Collected data entries:
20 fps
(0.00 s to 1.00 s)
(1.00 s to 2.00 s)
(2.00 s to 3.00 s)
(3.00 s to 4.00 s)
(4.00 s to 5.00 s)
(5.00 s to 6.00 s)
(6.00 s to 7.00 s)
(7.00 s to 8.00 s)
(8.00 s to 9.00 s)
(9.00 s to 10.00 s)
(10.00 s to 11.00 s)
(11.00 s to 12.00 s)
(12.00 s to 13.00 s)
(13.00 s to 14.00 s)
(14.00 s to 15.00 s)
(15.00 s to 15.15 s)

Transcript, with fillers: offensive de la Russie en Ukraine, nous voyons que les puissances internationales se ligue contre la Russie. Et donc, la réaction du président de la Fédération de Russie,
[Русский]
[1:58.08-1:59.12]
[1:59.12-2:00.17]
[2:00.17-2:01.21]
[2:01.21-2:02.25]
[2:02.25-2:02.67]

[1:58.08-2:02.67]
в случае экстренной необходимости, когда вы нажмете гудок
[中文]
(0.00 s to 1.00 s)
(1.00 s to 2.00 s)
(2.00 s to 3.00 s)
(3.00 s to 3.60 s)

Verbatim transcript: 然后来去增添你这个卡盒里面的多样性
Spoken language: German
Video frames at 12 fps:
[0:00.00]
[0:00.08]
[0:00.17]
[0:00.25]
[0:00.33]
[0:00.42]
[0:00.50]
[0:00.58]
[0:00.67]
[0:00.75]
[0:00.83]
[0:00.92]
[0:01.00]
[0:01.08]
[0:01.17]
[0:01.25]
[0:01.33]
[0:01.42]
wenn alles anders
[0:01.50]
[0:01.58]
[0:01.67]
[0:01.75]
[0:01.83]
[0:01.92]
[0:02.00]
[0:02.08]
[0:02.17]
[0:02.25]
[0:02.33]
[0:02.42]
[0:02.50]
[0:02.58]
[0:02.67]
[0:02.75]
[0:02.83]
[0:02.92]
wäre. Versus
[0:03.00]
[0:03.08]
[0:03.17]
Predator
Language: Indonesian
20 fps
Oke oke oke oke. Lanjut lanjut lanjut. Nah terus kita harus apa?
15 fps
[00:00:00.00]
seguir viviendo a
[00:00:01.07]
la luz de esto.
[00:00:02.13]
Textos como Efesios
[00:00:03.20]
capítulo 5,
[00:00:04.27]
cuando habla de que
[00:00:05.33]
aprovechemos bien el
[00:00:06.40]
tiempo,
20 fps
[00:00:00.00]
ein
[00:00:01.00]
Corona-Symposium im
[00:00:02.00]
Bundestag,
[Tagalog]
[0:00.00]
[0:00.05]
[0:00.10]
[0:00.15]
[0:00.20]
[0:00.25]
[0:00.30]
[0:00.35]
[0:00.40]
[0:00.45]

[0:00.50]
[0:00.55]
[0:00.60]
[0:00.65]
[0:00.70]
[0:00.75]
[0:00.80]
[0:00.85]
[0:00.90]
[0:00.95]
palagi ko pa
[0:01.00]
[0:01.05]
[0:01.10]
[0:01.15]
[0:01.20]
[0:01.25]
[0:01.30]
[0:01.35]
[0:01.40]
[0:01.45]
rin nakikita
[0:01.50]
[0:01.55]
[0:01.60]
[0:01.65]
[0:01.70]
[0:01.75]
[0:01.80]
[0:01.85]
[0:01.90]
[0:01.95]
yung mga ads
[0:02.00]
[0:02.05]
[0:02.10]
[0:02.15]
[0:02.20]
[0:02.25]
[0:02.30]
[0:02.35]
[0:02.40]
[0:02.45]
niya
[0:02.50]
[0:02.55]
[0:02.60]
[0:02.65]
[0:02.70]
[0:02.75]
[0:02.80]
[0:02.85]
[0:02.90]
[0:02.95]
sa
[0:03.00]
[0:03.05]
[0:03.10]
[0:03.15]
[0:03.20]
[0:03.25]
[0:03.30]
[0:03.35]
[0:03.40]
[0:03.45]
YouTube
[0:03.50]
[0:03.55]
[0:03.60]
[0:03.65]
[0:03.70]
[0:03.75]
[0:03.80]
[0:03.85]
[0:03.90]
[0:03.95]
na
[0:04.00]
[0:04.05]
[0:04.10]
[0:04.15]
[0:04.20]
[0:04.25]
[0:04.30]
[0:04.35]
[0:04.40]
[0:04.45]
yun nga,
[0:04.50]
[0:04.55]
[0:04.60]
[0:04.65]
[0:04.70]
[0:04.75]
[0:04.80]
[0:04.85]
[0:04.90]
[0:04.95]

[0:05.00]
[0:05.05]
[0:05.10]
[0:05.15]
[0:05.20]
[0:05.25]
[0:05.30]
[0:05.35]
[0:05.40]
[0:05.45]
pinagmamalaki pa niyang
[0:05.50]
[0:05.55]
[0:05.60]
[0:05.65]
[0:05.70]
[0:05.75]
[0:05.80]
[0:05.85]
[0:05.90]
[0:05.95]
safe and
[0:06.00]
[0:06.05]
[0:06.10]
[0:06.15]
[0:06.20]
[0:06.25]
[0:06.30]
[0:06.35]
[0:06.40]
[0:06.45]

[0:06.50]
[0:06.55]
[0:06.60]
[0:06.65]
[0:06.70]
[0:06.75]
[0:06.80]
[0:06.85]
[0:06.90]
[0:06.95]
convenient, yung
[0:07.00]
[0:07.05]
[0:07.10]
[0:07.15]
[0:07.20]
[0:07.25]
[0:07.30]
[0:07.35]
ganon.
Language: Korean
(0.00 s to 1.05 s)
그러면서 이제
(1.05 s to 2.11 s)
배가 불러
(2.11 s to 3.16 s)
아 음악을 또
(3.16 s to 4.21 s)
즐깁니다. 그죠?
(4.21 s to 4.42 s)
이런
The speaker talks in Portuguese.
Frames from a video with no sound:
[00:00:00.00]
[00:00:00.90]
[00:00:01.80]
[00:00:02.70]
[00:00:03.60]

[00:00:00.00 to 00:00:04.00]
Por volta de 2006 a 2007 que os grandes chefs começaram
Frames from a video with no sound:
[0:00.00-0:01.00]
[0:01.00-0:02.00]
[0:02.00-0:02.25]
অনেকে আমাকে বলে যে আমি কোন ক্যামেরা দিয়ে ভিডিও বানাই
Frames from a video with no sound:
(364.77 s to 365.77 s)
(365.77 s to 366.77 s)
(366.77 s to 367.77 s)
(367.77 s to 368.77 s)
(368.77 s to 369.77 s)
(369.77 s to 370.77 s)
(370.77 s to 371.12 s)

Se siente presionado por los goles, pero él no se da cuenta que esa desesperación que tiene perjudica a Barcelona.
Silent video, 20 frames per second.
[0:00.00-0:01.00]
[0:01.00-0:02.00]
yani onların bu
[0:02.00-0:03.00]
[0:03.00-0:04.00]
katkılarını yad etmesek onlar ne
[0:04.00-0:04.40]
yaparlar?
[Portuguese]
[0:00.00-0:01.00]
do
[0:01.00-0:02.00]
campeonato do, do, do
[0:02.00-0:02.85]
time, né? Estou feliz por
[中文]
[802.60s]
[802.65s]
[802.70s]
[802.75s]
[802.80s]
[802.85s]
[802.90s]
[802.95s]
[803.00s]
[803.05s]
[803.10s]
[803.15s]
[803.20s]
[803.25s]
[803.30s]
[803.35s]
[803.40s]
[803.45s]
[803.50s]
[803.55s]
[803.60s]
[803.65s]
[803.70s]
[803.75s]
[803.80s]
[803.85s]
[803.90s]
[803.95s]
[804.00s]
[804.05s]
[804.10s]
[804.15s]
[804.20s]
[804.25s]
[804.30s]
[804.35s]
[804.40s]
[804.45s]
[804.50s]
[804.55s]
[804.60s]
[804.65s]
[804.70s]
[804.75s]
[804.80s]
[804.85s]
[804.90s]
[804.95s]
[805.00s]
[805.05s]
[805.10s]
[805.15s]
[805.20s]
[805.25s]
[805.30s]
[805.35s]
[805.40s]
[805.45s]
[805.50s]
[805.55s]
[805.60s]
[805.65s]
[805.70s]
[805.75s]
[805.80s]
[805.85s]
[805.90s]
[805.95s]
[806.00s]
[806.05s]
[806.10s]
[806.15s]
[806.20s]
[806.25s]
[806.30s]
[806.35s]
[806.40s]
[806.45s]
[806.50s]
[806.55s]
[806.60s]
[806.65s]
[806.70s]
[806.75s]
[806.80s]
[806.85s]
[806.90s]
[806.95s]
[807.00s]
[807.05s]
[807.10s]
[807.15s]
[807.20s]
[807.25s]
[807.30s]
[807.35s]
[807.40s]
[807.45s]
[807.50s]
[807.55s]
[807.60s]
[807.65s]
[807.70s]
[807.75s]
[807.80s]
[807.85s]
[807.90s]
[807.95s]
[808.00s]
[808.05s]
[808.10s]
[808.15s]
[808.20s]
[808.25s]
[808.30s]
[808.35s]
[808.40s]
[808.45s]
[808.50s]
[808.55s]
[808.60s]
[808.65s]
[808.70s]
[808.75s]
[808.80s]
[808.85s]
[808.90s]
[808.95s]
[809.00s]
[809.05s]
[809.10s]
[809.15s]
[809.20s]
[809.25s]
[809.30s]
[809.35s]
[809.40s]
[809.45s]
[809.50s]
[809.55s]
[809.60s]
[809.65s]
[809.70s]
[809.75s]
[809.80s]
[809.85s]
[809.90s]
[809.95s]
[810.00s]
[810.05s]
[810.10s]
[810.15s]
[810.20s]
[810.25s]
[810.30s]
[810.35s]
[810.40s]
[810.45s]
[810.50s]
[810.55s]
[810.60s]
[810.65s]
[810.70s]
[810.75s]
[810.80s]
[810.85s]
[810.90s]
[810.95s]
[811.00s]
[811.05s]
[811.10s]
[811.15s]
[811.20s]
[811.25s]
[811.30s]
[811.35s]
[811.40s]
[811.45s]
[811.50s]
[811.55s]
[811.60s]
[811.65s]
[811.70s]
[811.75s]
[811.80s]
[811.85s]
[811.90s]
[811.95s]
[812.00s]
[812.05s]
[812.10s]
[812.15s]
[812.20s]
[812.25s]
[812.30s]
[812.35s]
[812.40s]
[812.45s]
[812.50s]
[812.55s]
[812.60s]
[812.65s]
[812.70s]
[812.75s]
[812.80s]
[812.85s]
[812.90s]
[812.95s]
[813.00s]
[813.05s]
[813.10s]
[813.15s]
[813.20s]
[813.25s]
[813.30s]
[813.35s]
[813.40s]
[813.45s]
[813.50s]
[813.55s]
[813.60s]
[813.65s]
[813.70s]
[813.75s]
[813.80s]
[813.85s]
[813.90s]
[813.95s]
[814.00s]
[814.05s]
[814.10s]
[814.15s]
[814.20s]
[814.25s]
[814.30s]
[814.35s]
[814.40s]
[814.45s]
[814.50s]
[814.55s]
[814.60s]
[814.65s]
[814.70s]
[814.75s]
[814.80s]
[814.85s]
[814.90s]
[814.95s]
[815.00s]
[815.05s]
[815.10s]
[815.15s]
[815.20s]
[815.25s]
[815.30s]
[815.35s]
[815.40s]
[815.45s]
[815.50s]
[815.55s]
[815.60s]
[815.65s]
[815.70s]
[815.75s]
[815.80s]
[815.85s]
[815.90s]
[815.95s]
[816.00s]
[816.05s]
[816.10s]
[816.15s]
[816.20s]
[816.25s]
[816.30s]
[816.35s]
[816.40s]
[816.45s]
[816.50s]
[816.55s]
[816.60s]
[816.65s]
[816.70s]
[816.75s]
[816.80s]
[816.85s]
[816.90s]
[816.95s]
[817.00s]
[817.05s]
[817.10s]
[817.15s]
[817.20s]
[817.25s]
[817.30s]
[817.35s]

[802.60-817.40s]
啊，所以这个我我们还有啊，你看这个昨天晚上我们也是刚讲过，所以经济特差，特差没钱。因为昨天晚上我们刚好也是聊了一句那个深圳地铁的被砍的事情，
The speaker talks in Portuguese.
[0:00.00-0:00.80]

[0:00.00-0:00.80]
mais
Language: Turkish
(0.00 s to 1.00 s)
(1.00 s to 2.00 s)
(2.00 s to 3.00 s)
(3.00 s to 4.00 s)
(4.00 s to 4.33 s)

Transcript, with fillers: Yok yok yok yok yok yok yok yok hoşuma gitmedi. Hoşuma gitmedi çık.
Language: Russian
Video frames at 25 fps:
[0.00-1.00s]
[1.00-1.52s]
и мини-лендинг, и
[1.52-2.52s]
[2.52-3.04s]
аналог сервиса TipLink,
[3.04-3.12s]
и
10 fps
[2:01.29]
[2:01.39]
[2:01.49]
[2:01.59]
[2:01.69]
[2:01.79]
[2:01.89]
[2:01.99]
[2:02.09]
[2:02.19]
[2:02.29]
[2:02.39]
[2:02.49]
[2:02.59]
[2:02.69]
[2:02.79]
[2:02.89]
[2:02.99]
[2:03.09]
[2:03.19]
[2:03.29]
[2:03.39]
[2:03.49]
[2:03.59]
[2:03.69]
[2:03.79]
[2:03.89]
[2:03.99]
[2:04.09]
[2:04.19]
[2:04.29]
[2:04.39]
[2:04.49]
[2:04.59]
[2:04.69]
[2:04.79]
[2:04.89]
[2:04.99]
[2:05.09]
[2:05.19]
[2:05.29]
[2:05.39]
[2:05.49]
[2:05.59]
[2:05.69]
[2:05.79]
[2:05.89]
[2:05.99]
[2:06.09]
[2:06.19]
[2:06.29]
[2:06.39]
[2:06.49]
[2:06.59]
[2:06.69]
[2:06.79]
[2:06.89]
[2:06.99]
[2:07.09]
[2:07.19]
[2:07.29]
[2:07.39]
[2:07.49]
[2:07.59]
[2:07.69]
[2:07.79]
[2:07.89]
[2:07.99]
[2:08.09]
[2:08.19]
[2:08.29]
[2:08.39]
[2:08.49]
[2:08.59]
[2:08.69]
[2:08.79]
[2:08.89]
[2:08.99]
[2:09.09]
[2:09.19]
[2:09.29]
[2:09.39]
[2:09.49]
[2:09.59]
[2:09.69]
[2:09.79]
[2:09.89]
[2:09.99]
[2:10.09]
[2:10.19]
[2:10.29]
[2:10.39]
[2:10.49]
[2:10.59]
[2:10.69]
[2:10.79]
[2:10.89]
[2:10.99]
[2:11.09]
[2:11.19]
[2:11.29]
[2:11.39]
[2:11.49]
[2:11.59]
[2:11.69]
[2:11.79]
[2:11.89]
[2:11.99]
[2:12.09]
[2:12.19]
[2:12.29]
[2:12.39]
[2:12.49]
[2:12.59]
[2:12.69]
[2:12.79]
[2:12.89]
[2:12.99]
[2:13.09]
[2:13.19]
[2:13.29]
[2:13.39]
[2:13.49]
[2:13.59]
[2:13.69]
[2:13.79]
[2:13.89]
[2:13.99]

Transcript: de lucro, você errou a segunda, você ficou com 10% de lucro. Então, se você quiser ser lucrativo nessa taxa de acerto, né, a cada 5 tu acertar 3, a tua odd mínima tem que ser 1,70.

--- Exercise brief ---
From the records above, transcribe without alteration every line from the one with "[00:00:02.70]" to the one with "(365.77 s to 366.77 s)", inclusive.

--- Answer box ---
[00:00:02.70]
[00:00:03.60]

[00:00:00.00 to 00:00:04.00]
Por volta de 2006 a 2007 que os grandes chefs começaram
Frames from a video with no sound:
[0:00.00-0:01.00]
[0:01.00-0:02.00]
[0:02.00-0:02.25]
অনেকে আমাকে বলে যে আমি কোন ক্যামেরা দিয়ে ভিডিও বানাই
Frames from a video with no sound:
(364.77 s to 365.77 s)
(365.77 s to 366.77 s)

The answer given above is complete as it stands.